Saved entries
-.-.-
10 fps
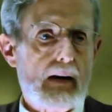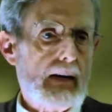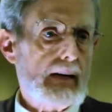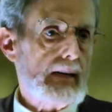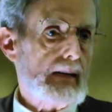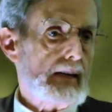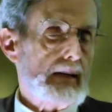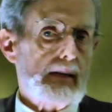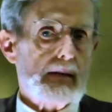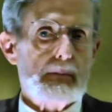I
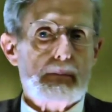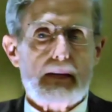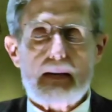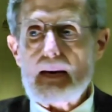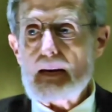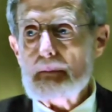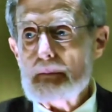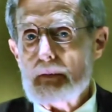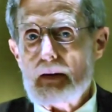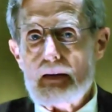
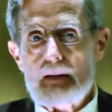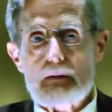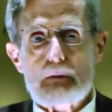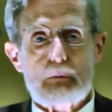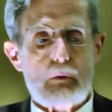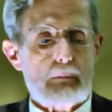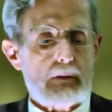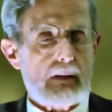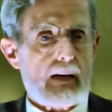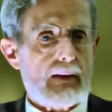became a
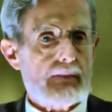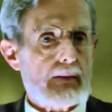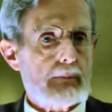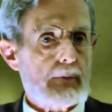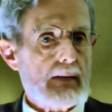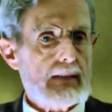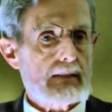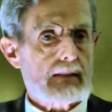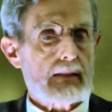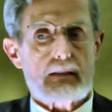Roman Catholic
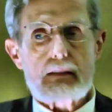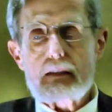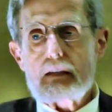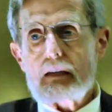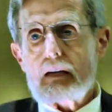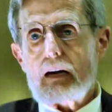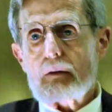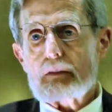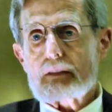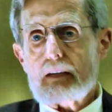priest, and I
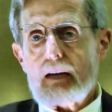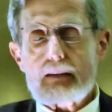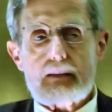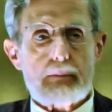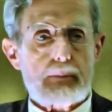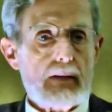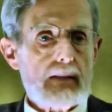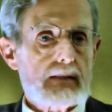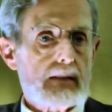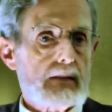was a Catholic
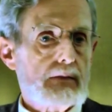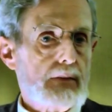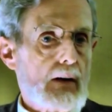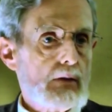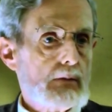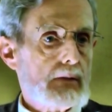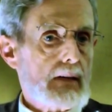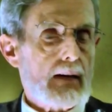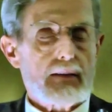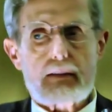priest, a devout
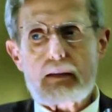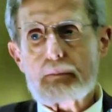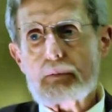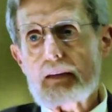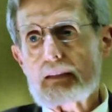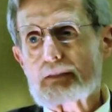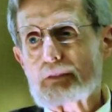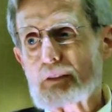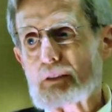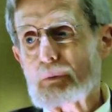Catholic priest
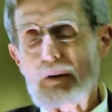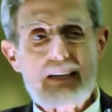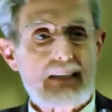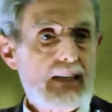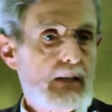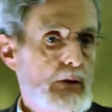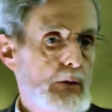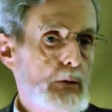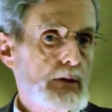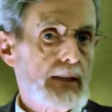for
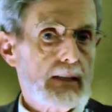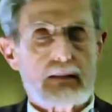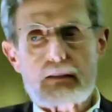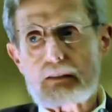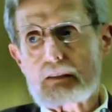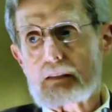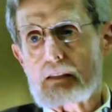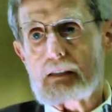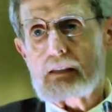22 years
-.-.-
» **Directions**: Could you restate every record above word for word, dropping the pictures?

» **Result**:
10 fps
I
became a
Roman Catholic
priest, and I
was a Catholic
priest, a devout
Catholic priest
for
22 years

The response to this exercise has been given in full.